Ennor v. Hinsch

260 N.W. 26, 219 Iowa 1076
CourtSupreme Court of Iowa
DecidedApril 2, 1935
DocketNo. 42562.
StatusPublished
Cited by11 cases

This text of 260 N.W. 26 (Ennor v. Hinsch) is published on Counsel Stack Legal Research, covering Supreme Court of Iowa primary law. Counsel Stack provides free access to over 12 million legal documents including statutes, case law, regulations, and constitutions.

Bluebook
Ennor v. Hinsch, 260 N.W. 26, 219 Iowa 1076 (iowa 1935).

Opinion

Mitchell, J.

Peter Hinsch lived in Lyons county, Iowa, for more than forty years prior to his death. He was the owner of 120 acres of farm land in the vicinity of George and of a residence property in the town, these being the two pieces of real estate involved in this action. In February of 1930 Peter Hinsch deeded the farm in question to his son, Henry Hinsch, and the town property to his daughter-in-law, Margaretha Hinsch. Eleven months later he died. He had prior to that time, and on, to wit, the 15th of January, 1929, made a will, which was duly admitted to probate, and M. C. Ennor, the executor named therein, who was a banker in George, Iowa; was duly appointed. The executor commenced an *1078 action to set aside the deeds, and later Anna Marie Sohl, the daughter of Peter Hinsch, joined in the petition of the executor.

Evidence was submitted, and the lower court held in favor of the defendants and dismissed the petition of'the plaintiffs. These parties, being dissatisfied with the judgment and decree of the lower court, have appealed to this court.

Peter Hinsch died testate on the 24th day of January, 1931. at the age of seventy-four. He had some years before acquired two tracts of real estate, one of eighty acres and one of forty acres. He and his wife and family — consisting of his son, Henry, one of the defendants and appellees in the case at bar, and a daughter, Anna Marie — lived upon this farm, the father and son working the land, and, as far as the record shows, it was a happy family and a prosperous one, for the farm was clear and there, was money in the bank.

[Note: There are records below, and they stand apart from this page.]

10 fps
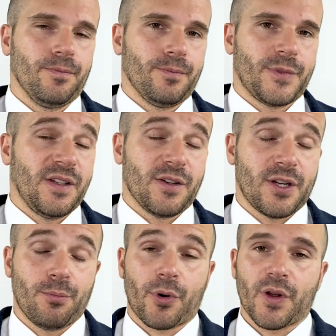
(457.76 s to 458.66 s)

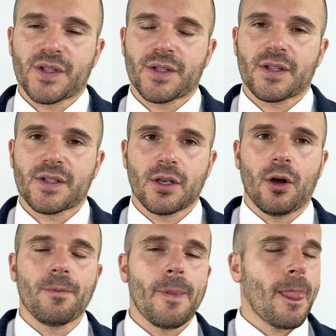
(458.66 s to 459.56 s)
citizenship processes.
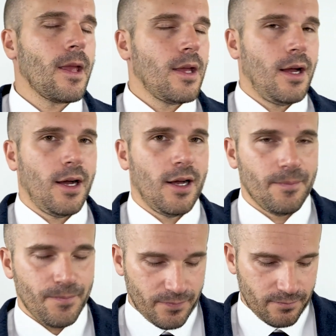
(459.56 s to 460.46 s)
So
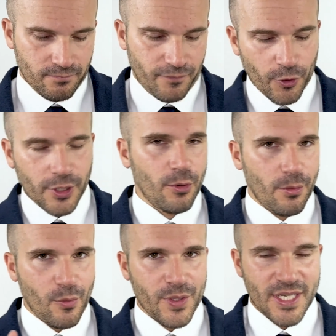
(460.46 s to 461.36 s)
for the
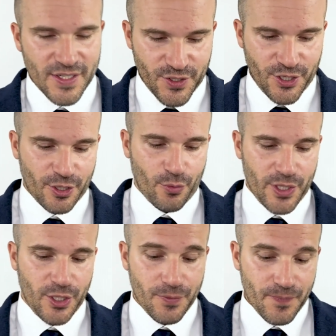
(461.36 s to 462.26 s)
moment, we just share
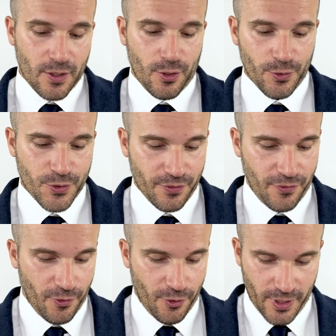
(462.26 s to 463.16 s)
with you, also
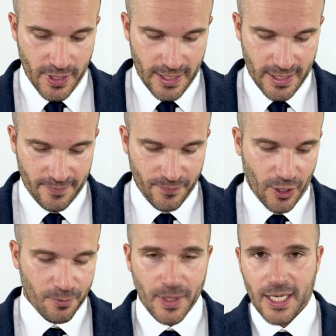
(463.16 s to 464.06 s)
for
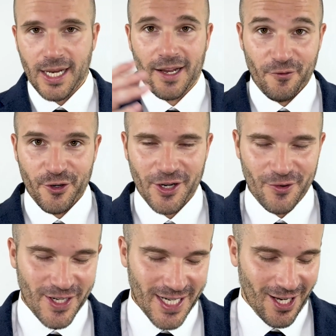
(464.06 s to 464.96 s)
not making a
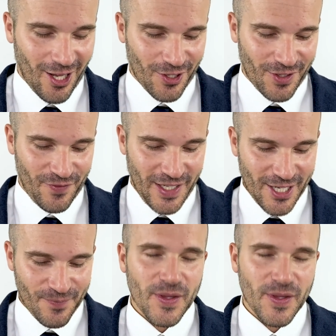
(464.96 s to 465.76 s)
very long video.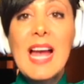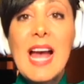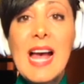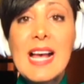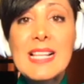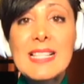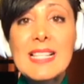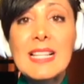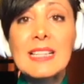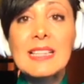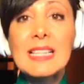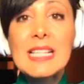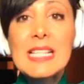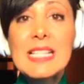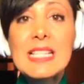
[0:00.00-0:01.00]
has the
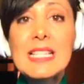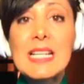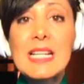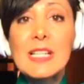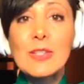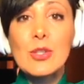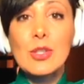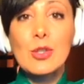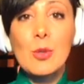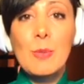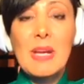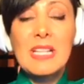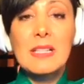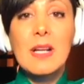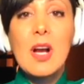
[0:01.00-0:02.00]
least
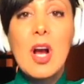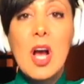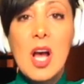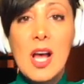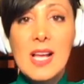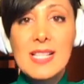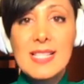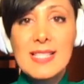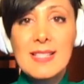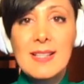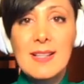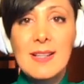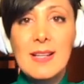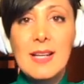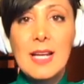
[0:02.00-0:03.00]
intra-domain cost,
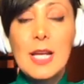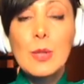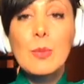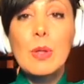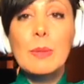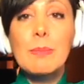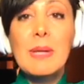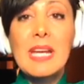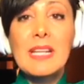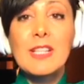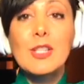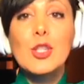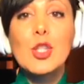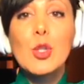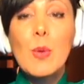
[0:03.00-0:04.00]
it will pick
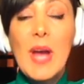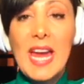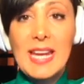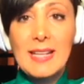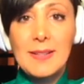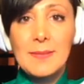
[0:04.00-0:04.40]
2A,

In 1916 the son, Henry, married. He was at that time twenty-eight years of age. After the son’s marriage he and his wife lived upon the farm, and his father and mother moved into a small residence owned by Peter Hinsch in the town of George. There they resided up until the time of the death of Mrs. Hinsch, which occurred on March 20, 1928. After the death of his wife, Peter Hinsch moved hack to the farm and lived with his son and daughter-in-law upon the 120 acres, one of the pieces of property over which this lawsuit was brought.

Peter Hinsch’s daughter, Anna Marie, who is one of the appellants in this case, was married when she was quite young, and immediately upon being married she moved with her husband to Illinois and then to Davenport, Iowa, where she had resided at the time of the trial for a period of some twenty-seven years. She made frequent visits back home, and her parents visited her in Davenport. After her mother’s death she made only one trip back, and at that time visited with her father at the home of her brother, Henry. No one can read this record and come to any other conclusion than that there was an exceedingly close relationship between the daughter and her father and mother at all times; that, while she had left home when still a very young girl, she had been in contact with her parents all of the time and had been a loving and dutiful daughter, anxious to do her part in making the closing years of their lives happy ones.

At various times Peter Hinsch made wills — four in number, three of them being drawn by Mr. Ennor. In all of these wills he *1079 left the farm to his son, with a provision that money should be paid by the son to the daughter. The amount to be paid varied in each of said wills. In the last will, which was the one admitted to probate, and which was dated January 15, 1929, Peter Hinsch left the farm to his son and directed that his son pay to the daughter, Anna Marie, the sum of |6,000. The deeds which the appellants are seeking to set aside were made, executed, and delivered on the 25th day of February, 1930, which was just thirteen months after the making of the last will and testament of Peter Hinsch.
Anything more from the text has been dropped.